You are mad to suggest violence is only applicable to one situation.

Disgusting that you only wish to protect the females who conduct affairs, and not the ones who are victims of them.

5128gap · 29/09/2023 11:54

Kingofx · 29/09/2023 11:13

Right. So this woman has made the choice to have an affair. And you're saying that her victim has to keep silent about it to protect her against potentially bad consequences?

Maybe she should provide her with an alibi? Offer to babysit?

When you have an affair, YOU have decided you're happy to live with the consequences.

They might include divorce. Losing your kids. Financial ruin. Losing your job. Social isolation. STDs. Your spouse committing suicide or otherwise reaching violently.

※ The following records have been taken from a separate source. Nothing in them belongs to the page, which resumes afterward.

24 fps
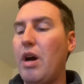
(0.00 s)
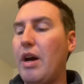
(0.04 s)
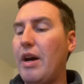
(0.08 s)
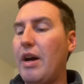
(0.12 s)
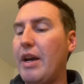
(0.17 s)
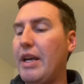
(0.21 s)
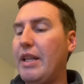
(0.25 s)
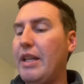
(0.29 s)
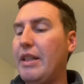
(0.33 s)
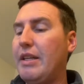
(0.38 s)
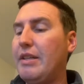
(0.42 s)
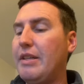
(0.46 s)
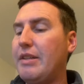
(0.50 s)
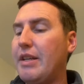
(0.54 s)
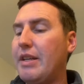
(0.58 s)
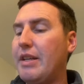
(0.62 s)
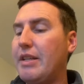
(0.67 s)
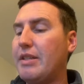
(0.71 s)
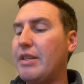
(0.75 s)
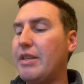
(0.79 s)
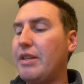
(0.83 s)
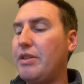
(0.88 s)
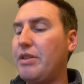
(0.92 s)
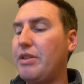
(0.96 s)
In this
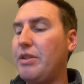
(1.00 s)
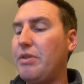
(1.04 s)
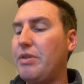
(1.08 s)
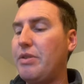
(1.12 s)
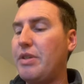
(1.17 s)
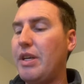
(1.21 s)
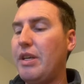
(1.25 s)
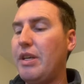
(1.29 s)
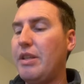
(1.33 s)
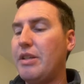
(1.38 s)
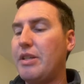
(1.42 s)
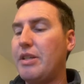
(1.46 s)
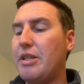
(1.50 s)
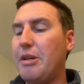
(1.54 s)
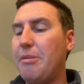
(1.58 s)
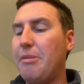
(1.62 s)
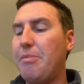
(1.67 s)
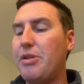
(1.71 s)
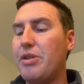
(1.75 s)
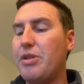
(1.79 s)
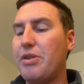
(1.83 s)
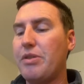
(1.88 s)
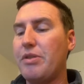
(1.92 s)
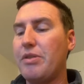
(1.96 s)
instance, you see the
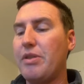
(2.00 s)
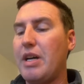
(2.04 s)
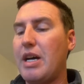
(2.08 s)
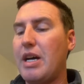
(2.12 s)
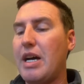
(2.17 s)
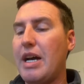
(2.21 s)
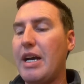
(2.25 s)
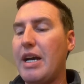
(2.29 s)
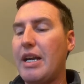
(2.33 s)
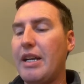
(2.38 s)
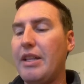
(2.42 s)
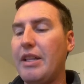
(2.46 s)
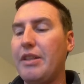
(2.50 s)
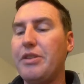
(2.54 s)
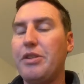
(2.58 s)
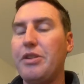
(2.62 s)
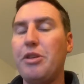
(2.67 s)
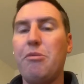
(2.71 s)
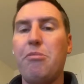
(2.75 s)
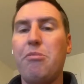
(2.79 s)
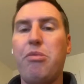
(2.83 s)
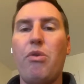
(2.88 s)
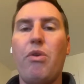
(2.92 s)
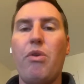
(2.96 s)
temperature line and the
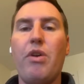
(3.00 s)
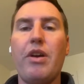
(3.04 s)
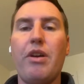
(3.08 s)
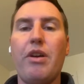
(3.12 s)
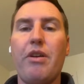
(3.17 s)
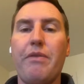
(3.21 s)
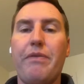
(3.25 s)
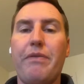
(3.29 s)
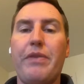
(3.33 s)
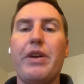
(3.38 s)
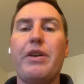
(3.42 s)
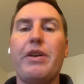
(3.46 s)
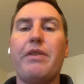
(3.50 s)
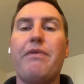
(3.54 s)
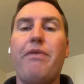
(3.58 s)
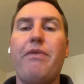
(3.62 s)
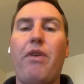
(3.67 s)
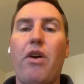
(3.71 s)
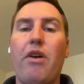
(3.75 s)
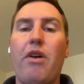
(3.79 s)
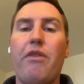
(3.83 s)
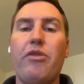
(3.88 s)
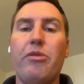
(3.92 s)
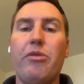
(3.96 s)
dew point are very
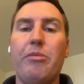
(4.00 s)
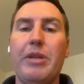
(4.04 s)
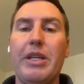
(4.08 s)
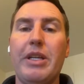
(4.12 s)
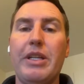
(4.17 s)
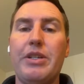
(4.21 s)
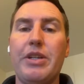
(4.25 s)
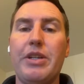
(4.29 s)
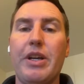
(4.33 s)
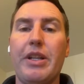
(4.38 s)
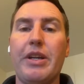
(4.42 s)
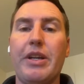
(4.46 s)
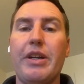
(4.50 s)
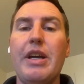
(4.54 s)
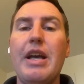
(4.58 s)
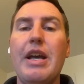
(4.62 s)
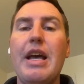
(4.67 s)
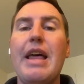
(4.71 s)
far from each other.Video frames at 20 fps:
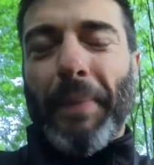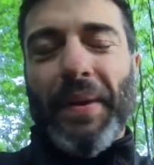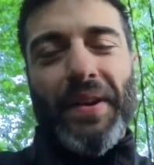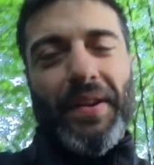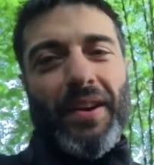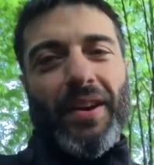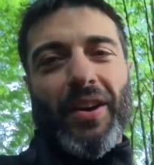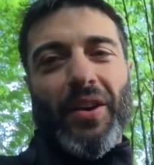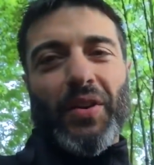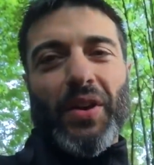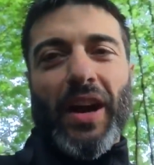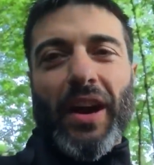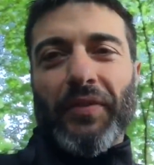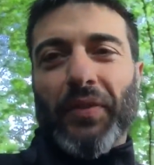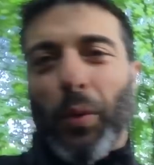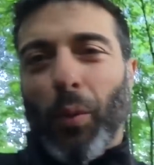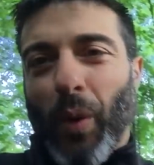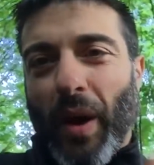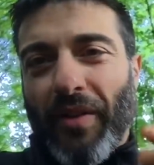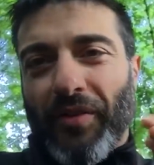but no, you have
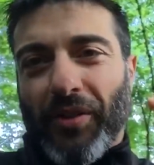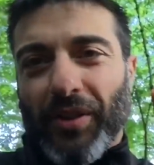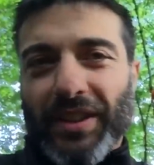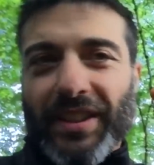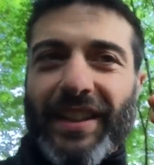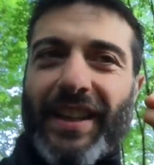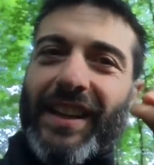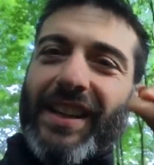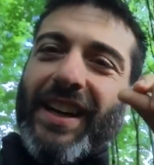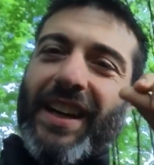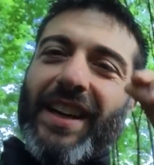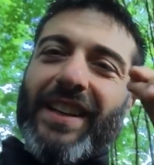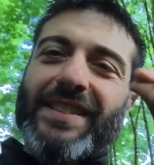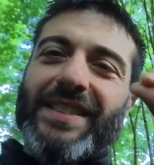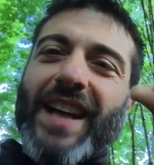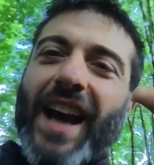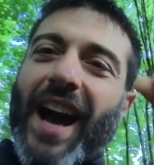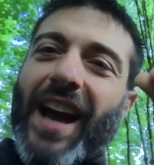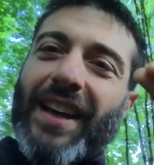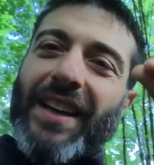to wait for it to get kind of
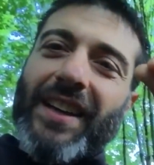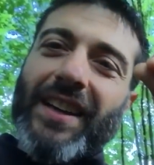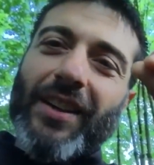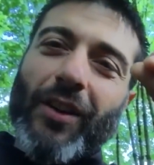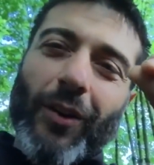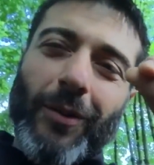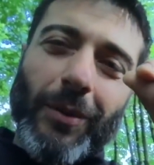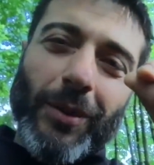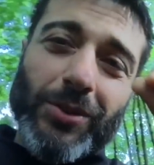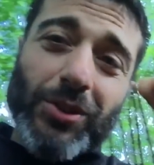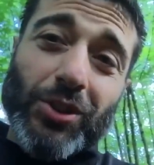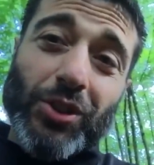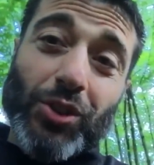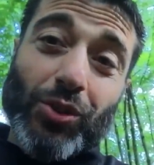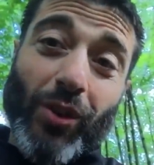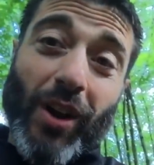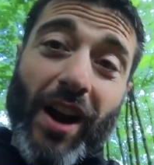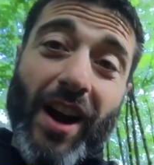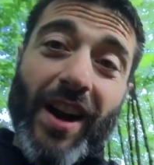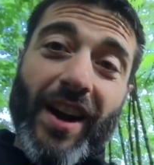tacky, almost
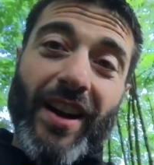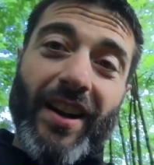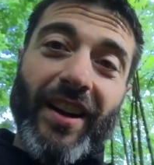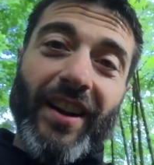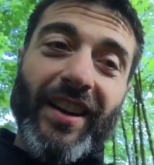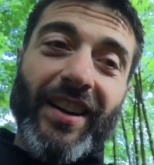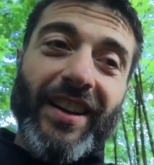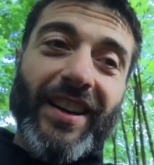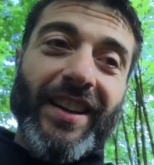dry.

They are all YOUR PROBLEM.

NOT YOUR VICTIMS.

Not even 1%

I am saying (as clearly as I know how!) that anyone who deliberately acts to cause an unknown man to be angry with his spouse is taking a risk with that woman's safety.
You may decide in your own anger with a woman your husband has slept with, that you don't care about the risk to her safety. You may decide she deserves whatever consequences may be meted out to her. That's between you and your conscience.
I am saying that imo (and I would hope the opinion of most other women who are well and rational) the consequences of adultery should not be assault, rape or death.
And that while a betrayed wife may not be obliged to actively help or protect another woman, its a far cry from that to taking a deliberate action that risks her safety.
If you're happy to pretend there's no risk, or justify taking it, that's your choice. It wouldn't be mine.

Dwappy · 29/09/2023 12:00

You are mad to suggest violence is only applicable to one situation.

No one said that.

Disgusting that you only wish to protect the females who conduct affairs, and not the ones who are victims of them.

No one said that either.

TickyTimeBomb · 29/09/2023 12:03

And that while a betrayed wife may not be obliged to actively help or
protect another woman, its a far cry from that to taking a deliberate
action that risks her safety.
If you're happy to pretend there's no risk, or justify taking it, that's your choice. It wouldn't be mine.

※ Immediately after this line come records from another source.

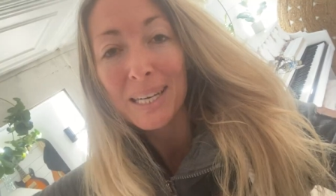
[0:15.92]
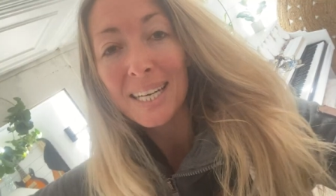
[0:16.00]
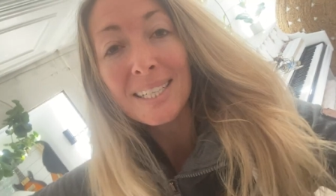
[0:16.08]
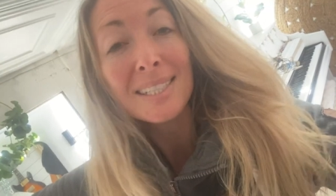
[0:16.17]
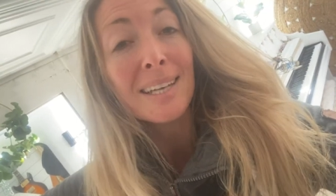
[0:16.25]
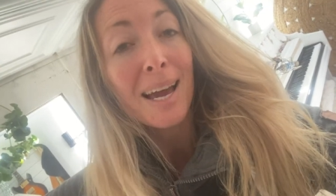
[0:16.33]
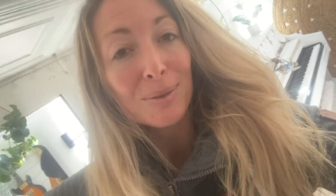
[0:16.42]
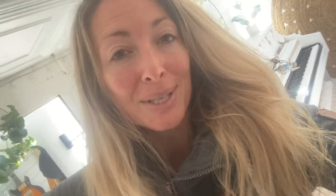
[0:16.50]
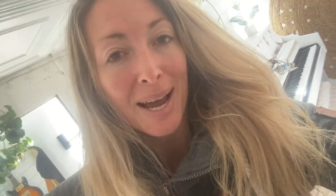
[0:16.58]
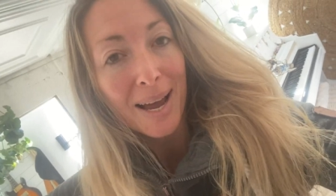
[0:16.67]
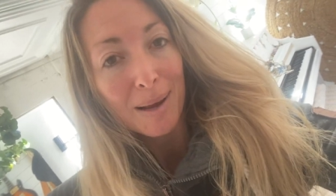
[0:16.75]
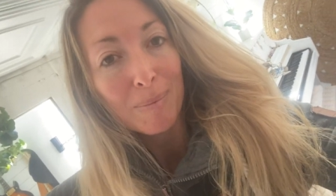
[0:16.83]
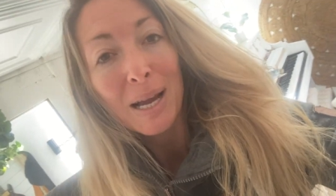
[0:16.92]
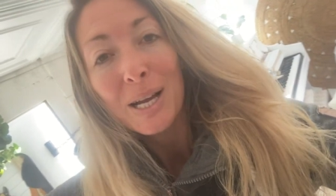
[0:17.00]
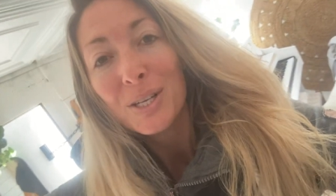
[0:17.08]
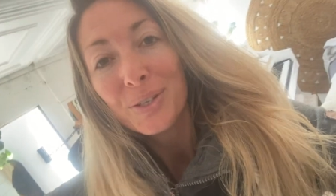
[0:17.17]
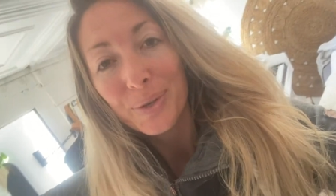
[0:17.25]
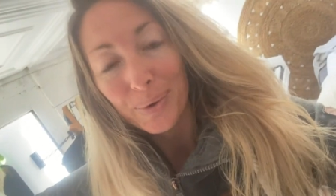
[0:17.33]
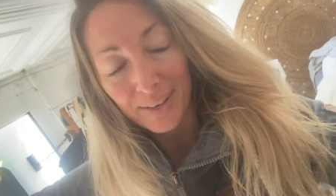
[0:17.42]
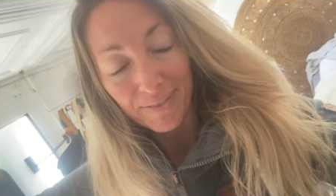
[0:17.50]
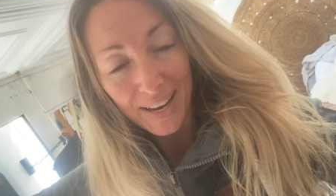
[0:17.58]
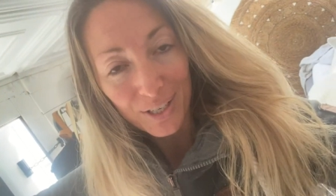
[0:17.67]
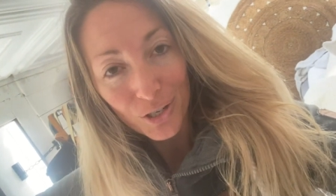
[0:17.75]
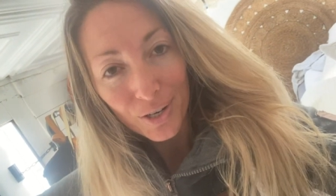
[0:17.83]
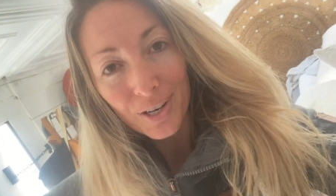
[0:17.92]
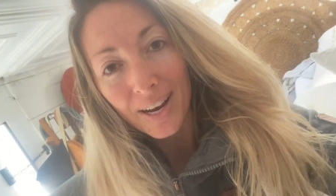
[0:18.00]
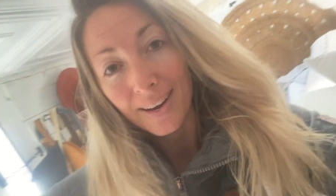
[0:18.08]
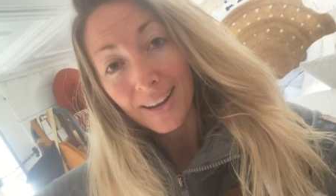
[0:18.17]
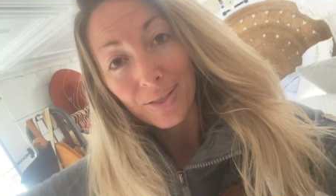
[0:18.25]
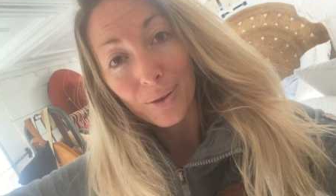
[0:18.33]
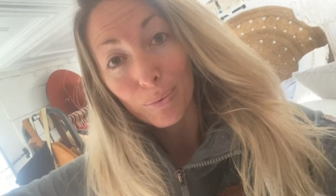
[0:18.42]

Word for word: it is now time to adventure and hit the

Oh my days, a deliberate action that risks her safety.

Have you seen any crime shows, one of the main reasons for murder is to get rid of a wife for monetary reasons so the cheating man can be with his affair partner to start a new life.

How nice do you think cheating men are at home, you are clearly deluded in thinking they are as cordial as they are with the ap.

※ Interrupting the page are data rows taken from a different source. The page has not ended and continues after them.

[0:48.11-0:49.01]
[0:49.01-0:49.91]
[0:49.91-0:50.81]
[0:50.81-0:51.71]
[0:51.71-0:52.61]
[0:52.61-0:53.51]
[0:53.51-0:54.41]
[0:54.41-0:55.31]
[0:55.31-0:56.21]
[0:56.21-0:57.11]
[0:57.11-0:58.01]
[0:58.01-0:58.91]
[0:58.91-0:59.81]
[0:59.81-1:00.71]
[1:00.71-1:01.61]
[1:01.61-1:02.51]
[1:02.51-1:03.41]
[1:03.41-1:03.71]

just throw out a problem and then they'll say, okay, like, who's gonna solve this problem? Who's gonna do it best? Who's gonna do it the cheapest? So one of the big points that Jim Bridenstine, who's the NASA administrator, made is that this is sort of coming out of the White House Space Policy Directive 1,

Most cheating men are fucking vile to their wives.

Kingofx · 29/09/2023 12:08

I am saying (as clearly as I know how!) that anyone who deliberately acts to cause an unknown man to be angry with his spouse is taking a risk with that woman's safety

And I'm saying as clearly as possible: any risks she has taken are her own choice. If someone has an affair with my spouse, I will act to protect myself, certainly not the OW.

OP posts:
TickyTimeBomb · 29/09/2023 12:11

Dwappy · 29/09/2023 12:00

You are mad to suggest violence is only applicable to one situation.

No one said that.

Disgusting that you only wish to protect the females who conduct affairs, and not the ones who are victims of them.

No one said that either.

So you're happy to put a wife at risk but not an ow ?

Absolute double standards.

TickyTimeBomb · 29/09/2023 12:14

How about not having an affair in the first place, that could probably cut down the level of domestic violence in family homes.

And if you believe they are not linked then you are very very ignorant or incredibly cruel for dismissing the impact of affairs.